More: Speeding up loading by pre-parsing#

Since bioimageloader is designed for computer vision ML/DL, it expects to have image arrays both for an image and its annotation. But datasets sometimes come with encoded annotation or in formats other than image formats. By its design, bioimageloader does not transform or modify the original source. That being said, as you may guess, decoding and parsing them to build image arrays take a while and easily become a bottle neck. The solution is to simply pre-parse them only once and save them.

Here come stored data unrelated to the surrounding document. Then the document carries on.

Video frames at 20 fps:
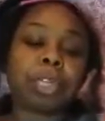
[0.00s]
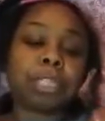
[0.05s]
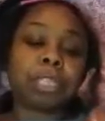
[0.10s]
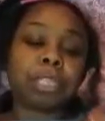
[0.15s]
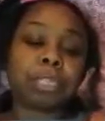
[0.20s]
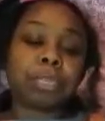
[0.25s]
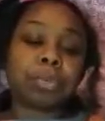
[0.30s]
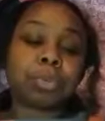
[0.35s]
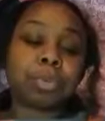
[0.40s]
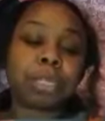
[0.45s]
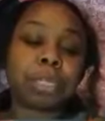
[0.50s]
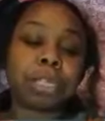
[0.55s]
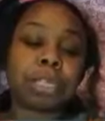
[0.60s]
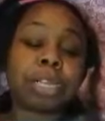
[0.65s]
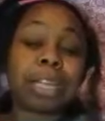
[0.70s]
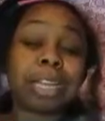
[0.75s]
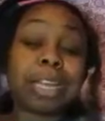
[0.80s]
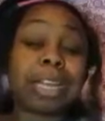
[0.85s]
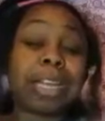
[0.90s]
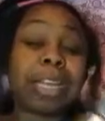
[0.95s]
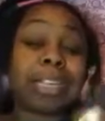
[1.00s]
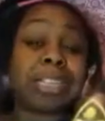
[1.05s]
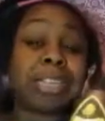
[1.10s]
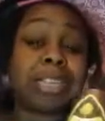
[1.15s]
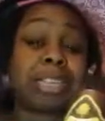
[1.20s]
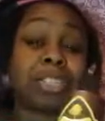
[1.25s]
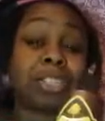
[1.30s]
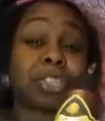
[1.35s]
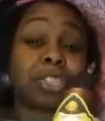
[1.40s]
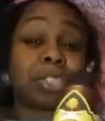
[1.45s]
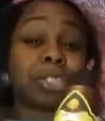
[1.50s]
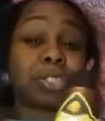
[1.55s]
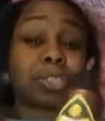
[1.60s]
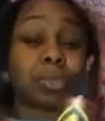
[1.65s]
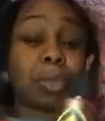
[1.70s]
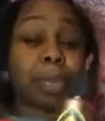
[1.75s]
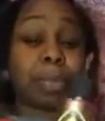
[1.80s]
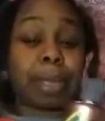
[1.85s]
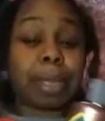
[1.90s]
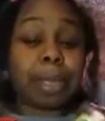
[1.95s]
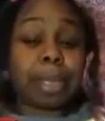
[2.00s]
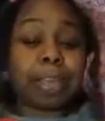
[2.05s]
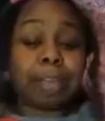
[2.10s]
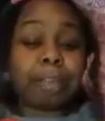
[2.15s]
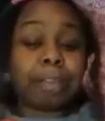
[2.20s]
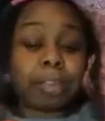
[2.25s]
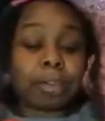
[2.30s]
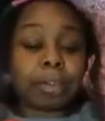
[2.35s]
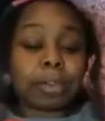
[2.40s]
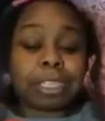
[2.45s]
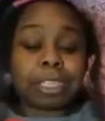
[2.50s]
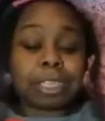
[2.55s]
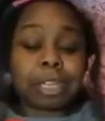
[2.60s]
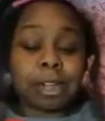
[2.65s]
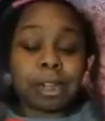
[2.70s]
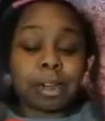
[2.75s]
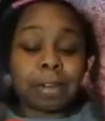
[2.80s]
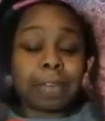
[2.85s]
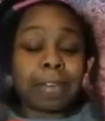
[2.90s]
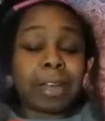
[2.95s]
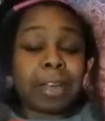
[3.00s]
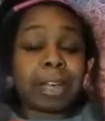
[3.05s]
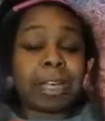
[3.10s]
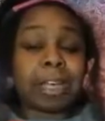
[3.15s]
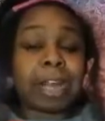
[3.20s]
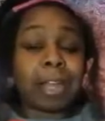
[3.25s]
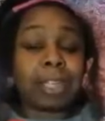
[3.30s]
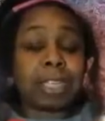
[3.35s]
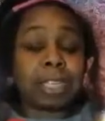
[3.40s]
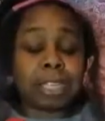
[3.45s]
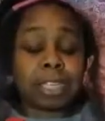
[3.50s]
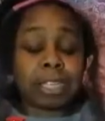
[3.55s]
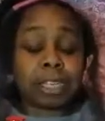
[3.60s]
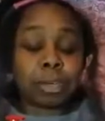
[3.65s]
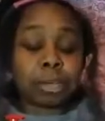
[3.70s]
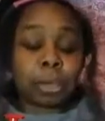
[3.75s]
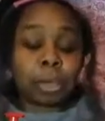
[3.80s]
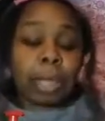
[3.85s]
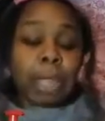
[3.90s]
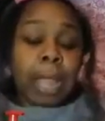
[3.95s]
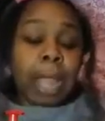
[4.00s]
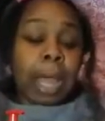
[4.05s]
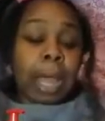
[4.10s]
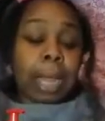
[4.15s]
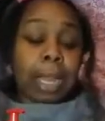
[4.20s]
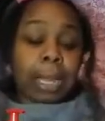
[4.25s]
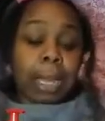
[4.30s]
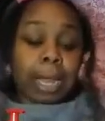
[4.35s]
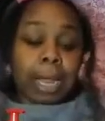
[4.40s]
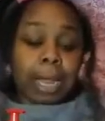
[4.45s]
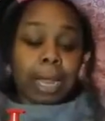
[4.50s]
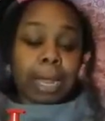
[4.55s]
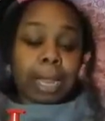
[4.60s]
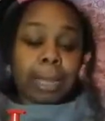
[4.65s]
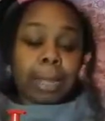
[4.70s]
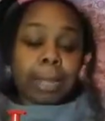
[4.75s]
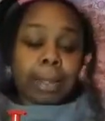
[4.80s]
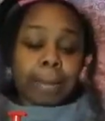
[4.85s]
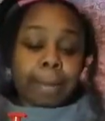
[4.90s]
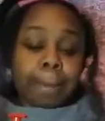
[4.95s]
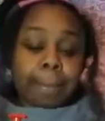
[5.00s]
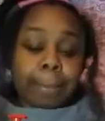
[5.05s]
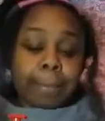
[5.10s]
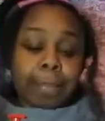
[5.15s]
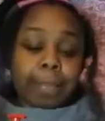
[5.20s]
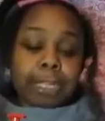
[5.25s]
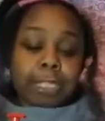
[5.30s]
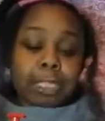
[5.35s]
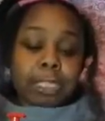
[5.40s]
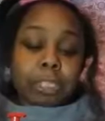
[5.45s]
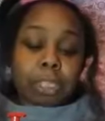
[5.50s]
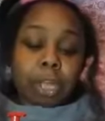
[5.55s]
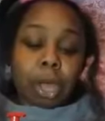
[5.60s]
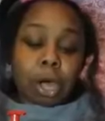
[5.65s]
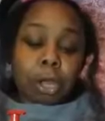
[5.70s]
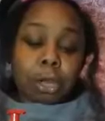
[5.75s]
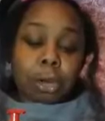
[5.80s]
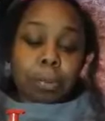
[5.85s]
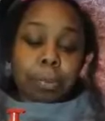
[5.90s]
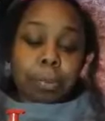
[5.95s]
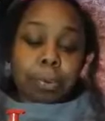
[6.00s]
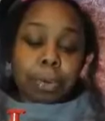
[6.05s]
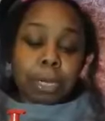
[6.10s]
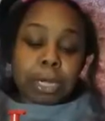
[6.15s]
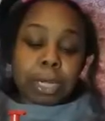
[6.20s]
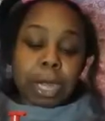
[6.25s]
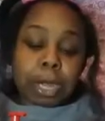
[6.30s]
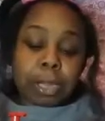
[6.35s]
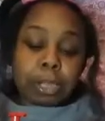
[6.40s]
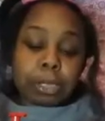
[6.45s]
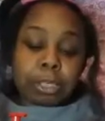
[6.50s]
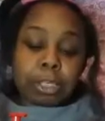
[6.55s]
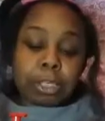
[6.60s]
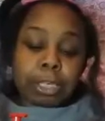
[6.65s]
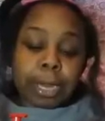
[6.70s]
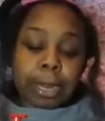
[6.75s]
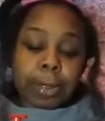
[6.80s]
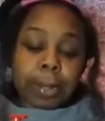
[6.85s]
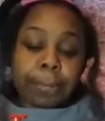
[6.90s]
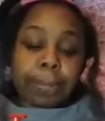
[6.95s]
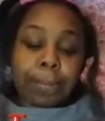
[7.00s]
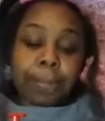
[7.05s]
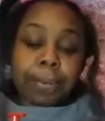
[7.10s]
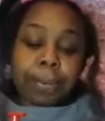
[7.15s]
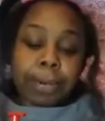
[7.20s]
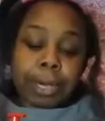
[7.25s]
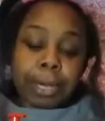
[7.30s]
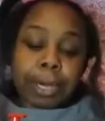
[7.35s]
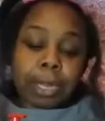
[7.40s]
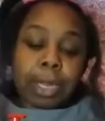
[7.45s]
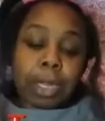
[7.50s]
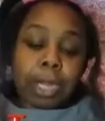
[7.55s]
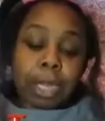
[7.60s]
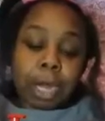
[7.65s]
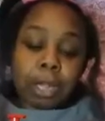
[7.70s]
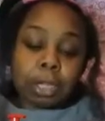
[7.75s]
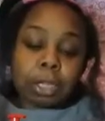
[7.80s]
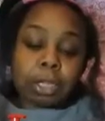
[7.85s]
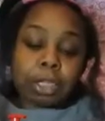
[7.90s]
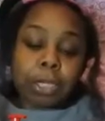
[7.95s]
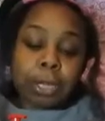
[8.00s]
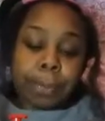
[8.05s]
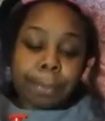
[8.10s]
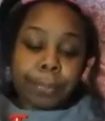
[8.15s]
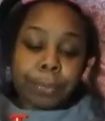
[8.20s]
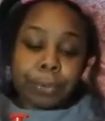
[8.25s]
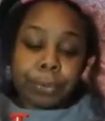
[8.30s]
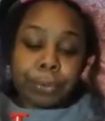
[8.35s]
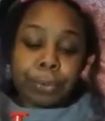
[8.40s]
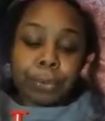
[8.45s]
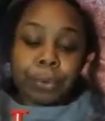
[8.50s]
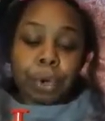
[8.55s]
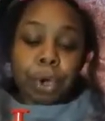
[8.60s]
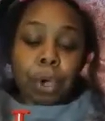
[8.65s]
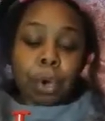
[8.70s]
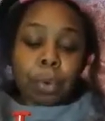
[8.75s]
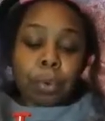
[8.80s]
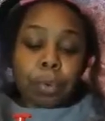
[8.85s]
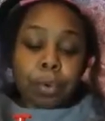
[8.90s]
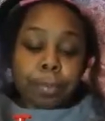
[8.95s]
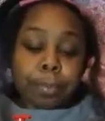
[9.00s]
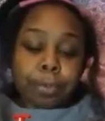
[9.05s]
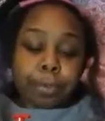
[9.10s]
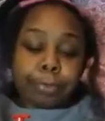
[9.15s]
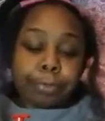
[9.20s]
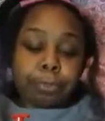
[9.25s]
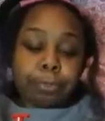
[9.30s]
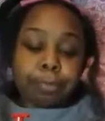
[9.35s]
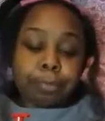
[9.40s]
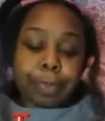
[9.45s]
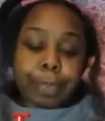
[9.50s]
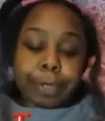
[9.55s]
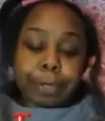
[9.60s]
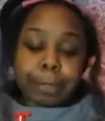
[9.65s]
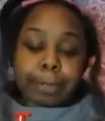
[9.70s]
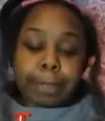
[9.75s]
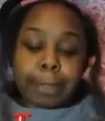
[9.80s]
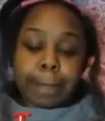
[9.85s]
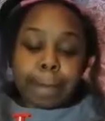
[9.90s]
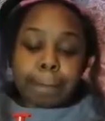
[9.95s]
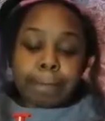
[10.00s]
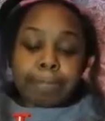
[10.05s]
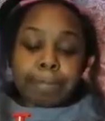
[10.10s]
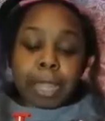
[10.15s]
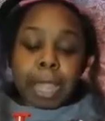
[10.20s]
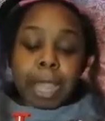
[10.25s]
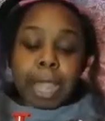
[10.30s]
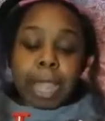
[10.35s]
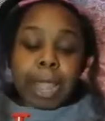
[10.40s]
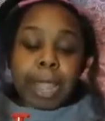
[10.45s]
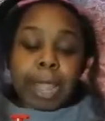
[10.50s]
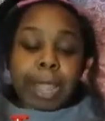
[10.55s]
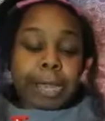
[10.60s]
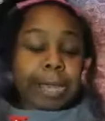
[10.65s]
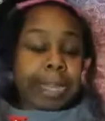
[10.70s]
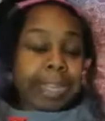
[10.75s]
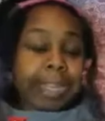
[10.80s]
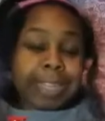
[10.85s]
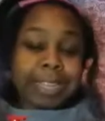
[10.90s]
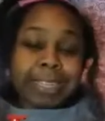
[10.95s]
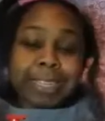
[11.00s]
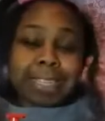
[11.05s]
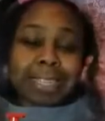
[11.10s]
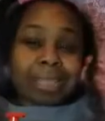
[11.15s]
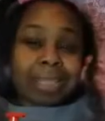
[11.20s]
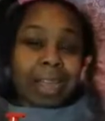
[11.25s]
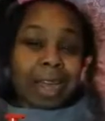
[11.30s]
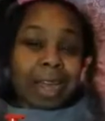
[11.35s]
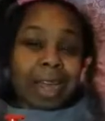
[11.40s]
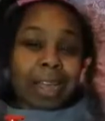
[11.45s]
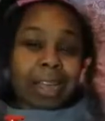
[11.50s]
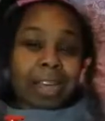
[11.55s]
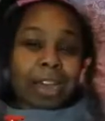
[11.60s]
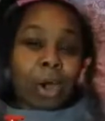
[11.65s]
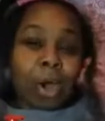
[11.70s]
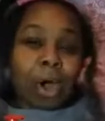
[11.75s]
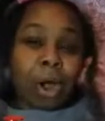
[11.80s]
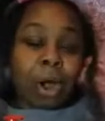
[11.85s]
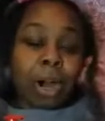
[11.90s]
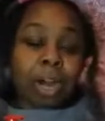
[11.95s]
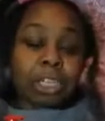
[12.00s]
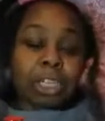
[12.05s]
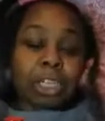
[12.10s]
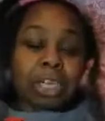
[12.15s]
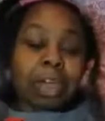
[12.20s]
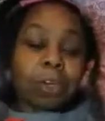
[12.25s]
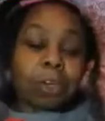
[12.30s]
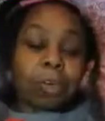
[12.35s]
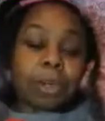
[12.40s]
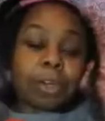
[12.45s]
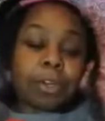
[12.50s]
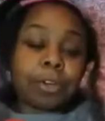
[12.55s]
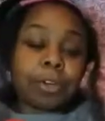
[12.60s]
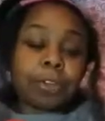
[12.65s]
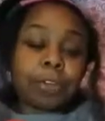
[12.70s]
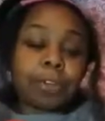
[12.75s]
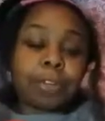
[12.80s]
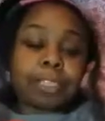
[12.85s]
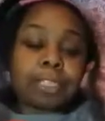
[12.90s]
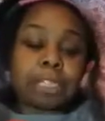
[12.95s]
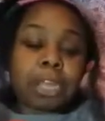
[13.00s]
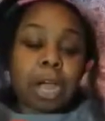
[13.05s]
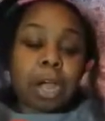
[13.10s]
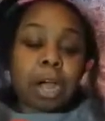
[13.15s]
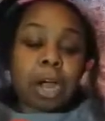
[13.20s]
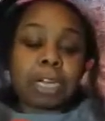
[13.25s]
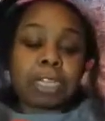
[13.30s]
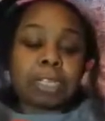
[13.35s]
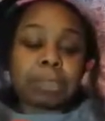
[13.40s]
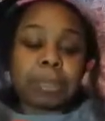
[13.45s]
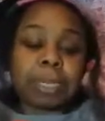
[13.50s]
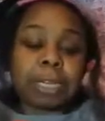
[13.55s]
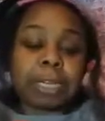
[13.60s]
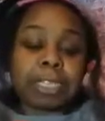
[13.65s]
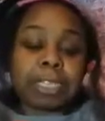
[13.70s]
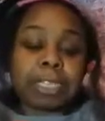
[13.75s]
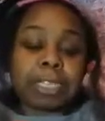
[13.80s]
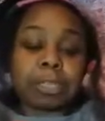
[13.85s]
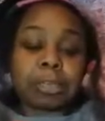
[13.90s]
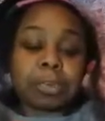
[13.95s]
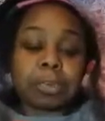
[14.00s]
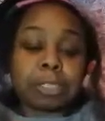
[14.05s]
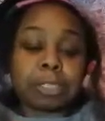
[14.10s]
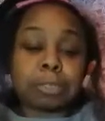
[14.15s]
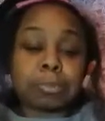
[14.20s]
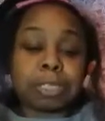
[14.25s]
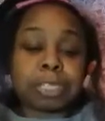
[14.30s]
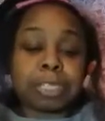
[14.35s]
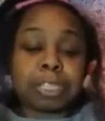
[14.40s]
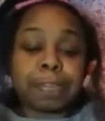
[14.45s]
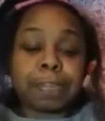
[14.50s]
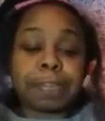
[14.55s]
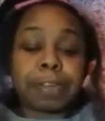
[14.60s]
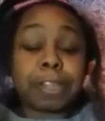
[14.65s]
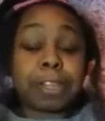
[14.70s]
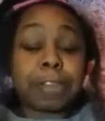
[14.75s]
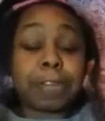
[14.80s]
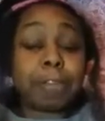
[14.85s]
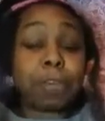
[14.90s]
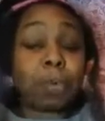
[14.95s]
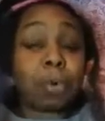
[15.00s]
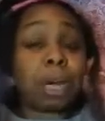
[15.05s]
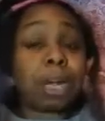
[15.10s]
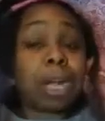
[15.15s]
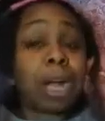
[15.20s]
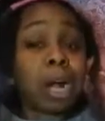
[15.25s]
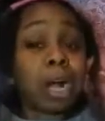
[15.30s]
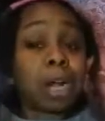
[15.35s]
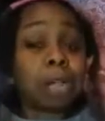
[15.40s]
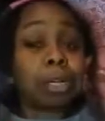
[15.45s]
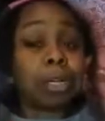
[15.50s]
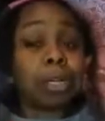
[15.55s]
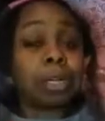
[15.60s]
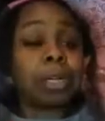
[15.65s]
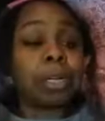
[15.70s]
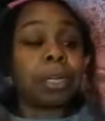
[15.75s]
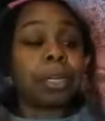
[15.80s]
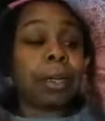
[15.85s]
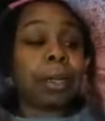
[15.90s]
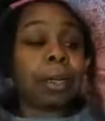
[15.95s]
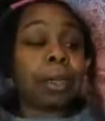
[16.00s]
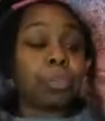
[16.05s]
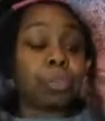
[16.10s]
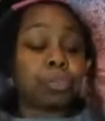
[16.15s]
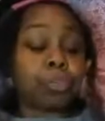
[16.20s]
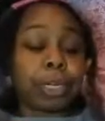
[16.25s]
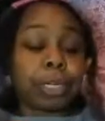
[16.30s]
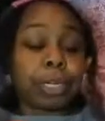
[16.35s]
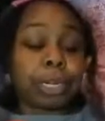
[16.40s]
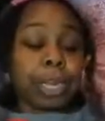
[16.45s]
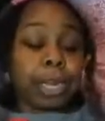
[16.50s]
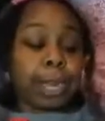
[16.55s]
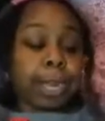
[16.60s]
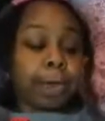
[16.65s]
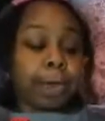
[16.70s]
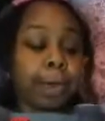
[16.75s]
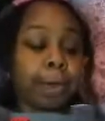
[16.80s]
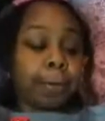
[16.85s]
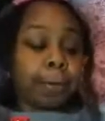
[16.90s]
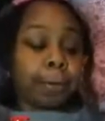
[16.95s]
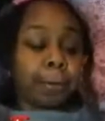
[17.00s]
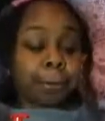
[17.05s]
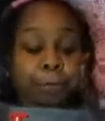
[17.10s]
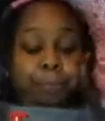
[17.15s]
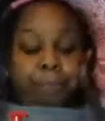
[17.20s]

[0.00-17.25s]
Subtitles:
This is really good, and it doesn't strip it. Even though it's clarifying, I still like, this is called a pre-color shampoo, removes buildup, and it's not harsh. And I wonder if it's not harsh because it's specifically for color treated hair.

Let’s see an example. We have ComputationalPathology dataset, which comes with fully annotated instance masks. It is one of the high quality datasets you can find for instance segmentation tasks. But its annotations are stored in .xml format and thus need a parsing step. Conveniently, you do not have to worry about how to parse them, because it is already implemented in bioimageloader. As mentioned, however, iterating these masks and parsing them one by one is a huge bottle neck.

[1]:
from bioimageloader.collections import ComputationalPathology
[2]:
# `mask_tif` is specific to ComputationalPathology dataset
compath = ComputationalPathology(
    '../../Data/ComputationalPathology',
    mask_tif=False  # by default
)
print(compath, len(compath))
ComPath 30
[3]:
%%timeit
for data in compath:
    ...
16.1 s ± 41.3 ms per loop (mean ± std. dev. of 7 runs, 1 loop each)
[4]:
# You can see annotation is stored in .xml format
compath.anno_dict[0]
[4]:
PosixPath('../../Data/ComputationalPathology/Annotations/TCGA-18-5592-01Z-00-DX1.xml')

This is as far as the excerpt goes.